Data Bloom

Metaheuristic Programming

Not all problems have a definite mathematical solution. At times, the solution space must be exhaustively searched. There may be some characteristics like a gradient descent path, a local optima that can be leveraged to reach a solution quickly. Metaheuristic Programming is designed to formulate, explore, guide, and select many solutions for a problem in an effort to find the global optima. While it is not guaranteed to be a global optima, the candidate generation and selection will lead to many good solutions that will also likely entail a best solution.

Many what-if exploratory problems fall into the metaheuristic category. If the business needs to explore the returns and investments in a situation where priors are unknown (meaning an instance of this nature was not seen prior and some assumptions must be made), Monte Carlo methods can be used to simulate the outcomes and preemptively minimize risk.

Consider a trivial (vanity) problem. Imagine being handed a puzzle of many small grayscale pieces (let us assume there is no limit on number of available pieces). You are to assemble a masterpiece from the pieces.

Mona Lisa

We want to assemble Mona Lisa from the pieces.

In [1]:
# Some quick imports for reading original Mona Lisa
from import imshow, imread
from PIL import Image
import matplotlib.pyplot as plt
import random

# URL 
url = ''

# Read and convert original master piece to grayscale
orig_image = Image.fromarray(imread(url)).convert("L")

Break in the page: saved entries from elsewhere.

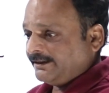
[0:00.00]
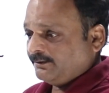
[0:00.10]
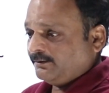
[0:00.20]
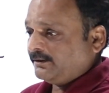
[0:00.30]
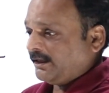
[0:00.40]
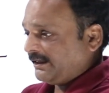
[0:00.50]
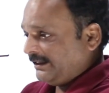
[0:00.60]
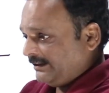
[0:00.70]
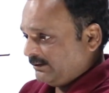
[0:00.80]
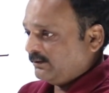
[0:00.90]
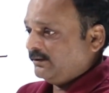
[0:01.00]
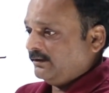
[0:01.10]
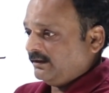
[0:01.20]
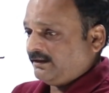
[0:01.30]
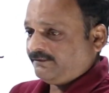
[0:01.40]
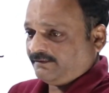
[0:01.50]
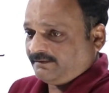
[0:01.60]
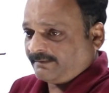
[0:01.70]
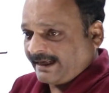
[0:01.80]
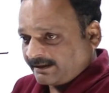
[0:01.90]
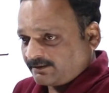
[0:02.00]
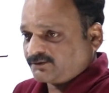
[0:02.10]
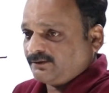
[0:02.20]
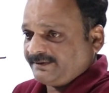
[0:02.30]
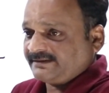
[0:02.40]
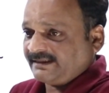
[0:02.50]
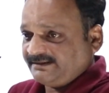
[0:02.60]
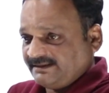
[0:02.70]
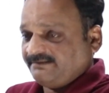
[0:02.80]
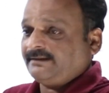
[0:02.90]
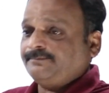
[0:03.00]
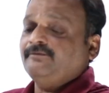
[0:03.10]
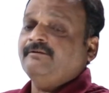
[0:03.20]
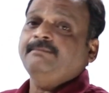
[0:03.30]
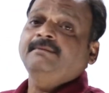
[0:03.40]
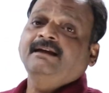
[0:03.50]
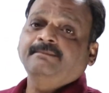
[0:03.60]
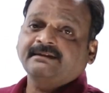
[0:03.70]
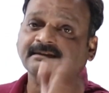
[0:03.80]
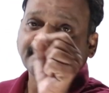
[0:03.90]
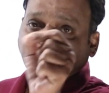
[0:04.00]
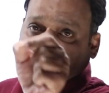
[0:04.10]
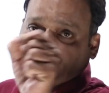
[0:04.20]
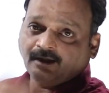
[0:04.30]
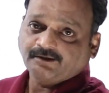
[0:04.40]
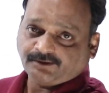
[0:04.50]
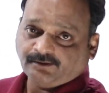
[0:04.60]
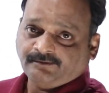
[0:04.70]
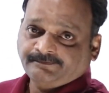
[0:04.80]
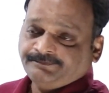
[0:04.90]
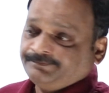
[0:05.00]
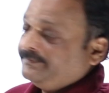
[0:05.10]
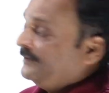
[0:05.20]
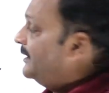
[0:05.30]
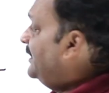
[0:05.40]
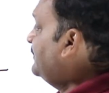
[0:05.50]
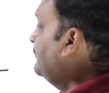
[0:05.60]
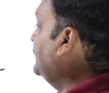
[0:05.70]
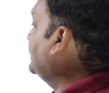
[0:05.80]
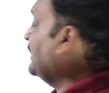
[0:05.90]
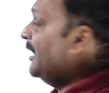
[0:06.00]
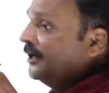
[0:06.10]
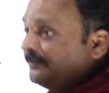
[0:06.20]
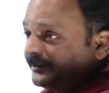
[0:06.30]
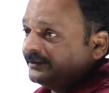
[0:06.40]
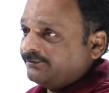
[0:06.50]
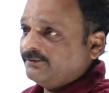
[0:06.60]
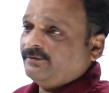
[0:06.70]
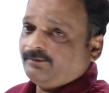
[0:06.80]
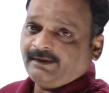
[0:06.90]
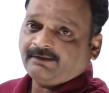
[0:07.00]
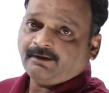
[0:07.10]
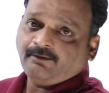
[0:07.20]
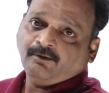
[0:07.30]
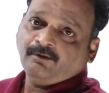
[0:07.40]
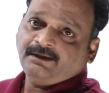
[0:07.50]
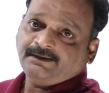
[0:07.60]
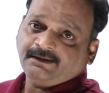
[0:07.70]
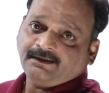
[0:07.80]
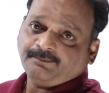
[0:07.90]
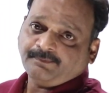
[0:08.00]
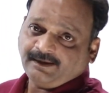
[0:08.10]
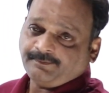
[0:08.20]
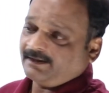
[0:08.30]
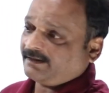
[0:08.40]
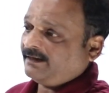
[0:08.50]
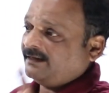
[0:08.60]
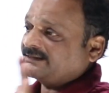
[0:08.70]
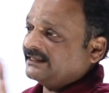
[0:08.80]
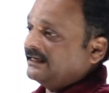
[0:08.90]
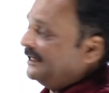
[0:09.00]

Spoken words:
door or any hole of a macroscopic size, even up to 1 millimeter size hole also, right, with an alpin, if you make one hole in the paper and send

Let us build some basic image manipulation routines like ability to shard big image into multiple puzzle pieces addressable by the 2-dimensional (row,col) tuple. Let us also build some image comparison functions that we may use as cost function to guide our metaheuristic search

In [2]:
# Import PIL related imports
from PIL import ImageFilter, ImageDraw, ImageChops
import math, operator

# Generate a grayscale palette of the pieces
colors = range(0, 256)
rd = lambda x: int(round(x))

# Let us imagine each puzzle piece is 6 px wide by 4 px high
(xinc, yinc) = (100, 100)

# Mona Lisa picture is 600 x 400 px
(W, H) = (600, 400)

# Each piece is 6px x 4px thus making 100 pieces wide and 100 pieces high
(w, h) = (W / xinc, H / yinc)

# Given a bigger PIL image, and puzzle-piece coordinates, select a cropped image/puzzle
def get_block_image(img, i, j):
    return img.crop((i * w, j * h, (i + 1) * w, (j + 1) * h))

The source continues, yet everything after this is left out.